Hovering

Woke up with the dread, but as the day went on the old comfy feeling of buoyancy and optimism started to flow through me.

My first thought was to notice the acute anxiety I have been experiencing over the last few months, sharply defined and contained like a rain drop, had joined many other raindrops inside of me, pooling into a small pond of low level depression. It was a lovely metaphor for me and gave me comfort. When I told my friend Veva about it she said that maybe it was because I was not using the anxiety to cover the real feelings.

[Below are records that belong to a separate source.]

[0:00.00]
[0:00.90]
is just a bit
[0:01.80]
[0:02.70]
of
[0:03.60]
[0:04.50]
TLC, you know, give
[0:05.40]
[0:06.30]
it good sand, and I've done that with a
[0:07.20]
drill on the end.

I liked this, seeing the dark pool inside of me as my feelings that it is OK to dive into and swim through to get to the other side of the pond, where my favorite landscapes live, an arid desert in the midst of a low costal mountain range.

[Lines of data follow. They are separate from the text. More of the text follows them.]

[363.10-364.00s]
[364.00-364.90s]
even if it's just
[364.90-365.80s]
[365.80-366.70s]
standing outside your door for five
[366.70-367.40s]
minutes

All this feels so familiar in a very good way.

And what did I do with all this good energy? I got a shit load of work done. I went to the gym. I took my camera in to get a firmware problem taken care of (thank you DHL). I took pictures from my car. I made a ton of phone calls. I hung out for a nano second with my roommate and dog.  I wrote hard emails and crossed some personal and professional bridges.

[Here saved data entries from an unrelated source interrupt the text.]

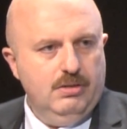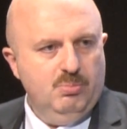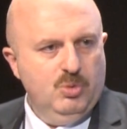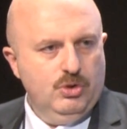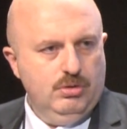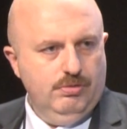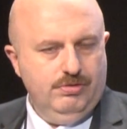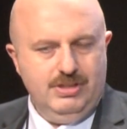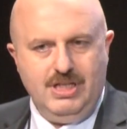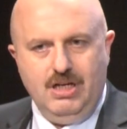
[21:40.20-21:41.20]
Most of
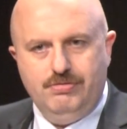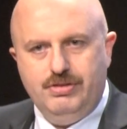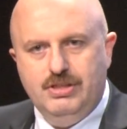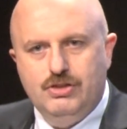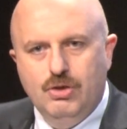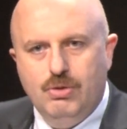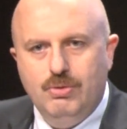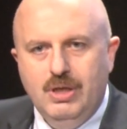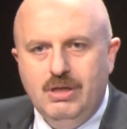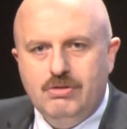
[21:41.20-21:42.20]
the Salafis
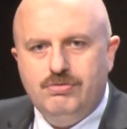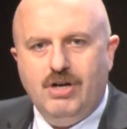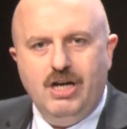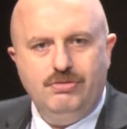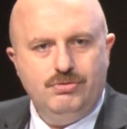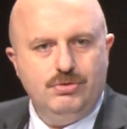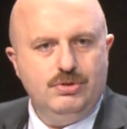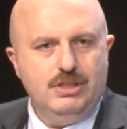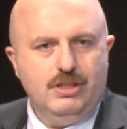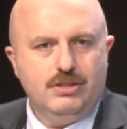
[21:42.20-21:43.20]
know 5 to
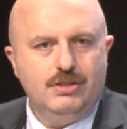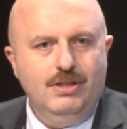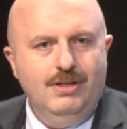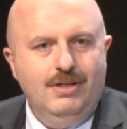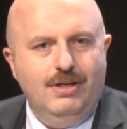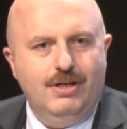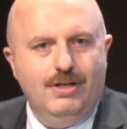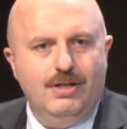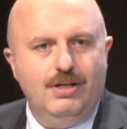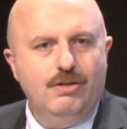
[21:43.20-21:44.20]
6
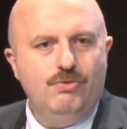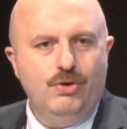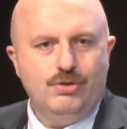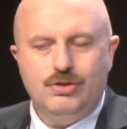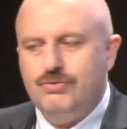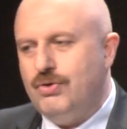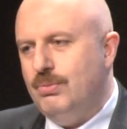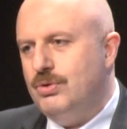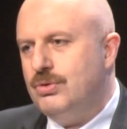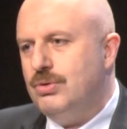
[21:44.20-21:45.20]
verses
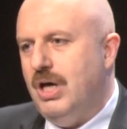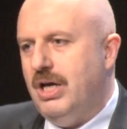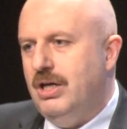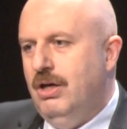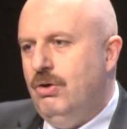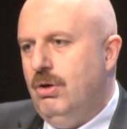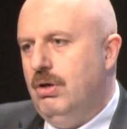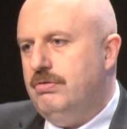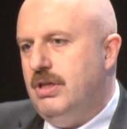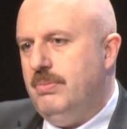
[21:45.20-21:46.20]
from the Quran,
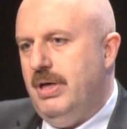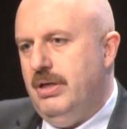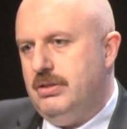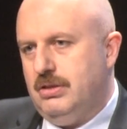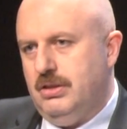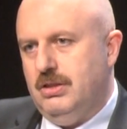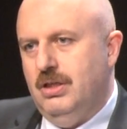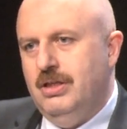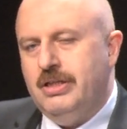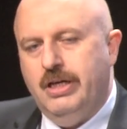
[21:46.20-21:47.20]
all of them
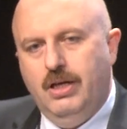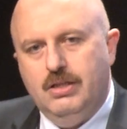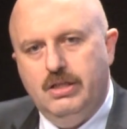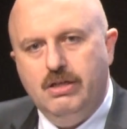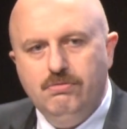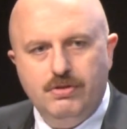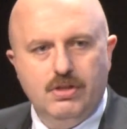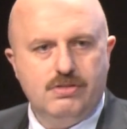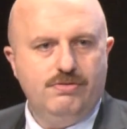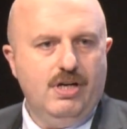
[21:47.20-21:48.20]
killing the
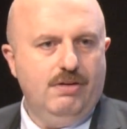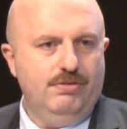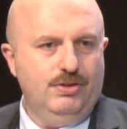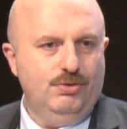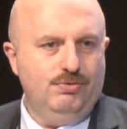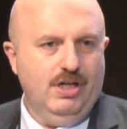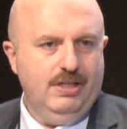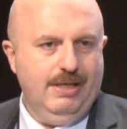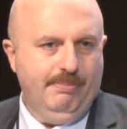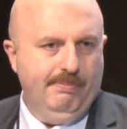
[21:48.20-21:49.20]
infidels wherever you
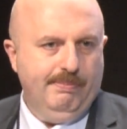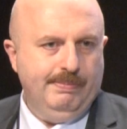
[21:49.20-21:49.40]
find them.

I did things that seemed insurmountable yesterday.

I should also add that I started getting a little bit of a cosmic shout back too. I talked to my friend, fellow filmmaker and boss on sabbatical, (head of the cinema department at City College), and after having read my three page narrative for the doc I am working on and having looked at the trailer told me she thought there was a very good film in there. Yes, in there, but there. I teared up and got a few goose bumps at the same time.

And then, getting ready for the big BETA TEST at the de Young tomorrow I am yammering away on the phone with my fantastic software guy, Kiyo, blabbing about the exit poll that we need to write for tomorrow and he casually says, “Oh yeah, I finished the wire frame, it’s ready to go and it’s really cool…”. It stopped me in my tracks, they like it! Even more they think it’s cool and is a great fit for their technology. I have been so anxious about what I have been producing for this tour that this was like heaven to hear. I am thrilled and elated. But I am waiting until tomorrow until I let myself get really excited, or contemplative as the case may be.

I feel like I should reference the tragedies of the world, there are so many of them, my heart hurts when I listen to the news, but I come back to 1- this is a place for my personal intentions and revelation and 2-I am being a more productive and happier person that will contribute to the world in a bigger and better way through this process.

Enjoy the sunshine, the birds, the wide-open road and the rainbow.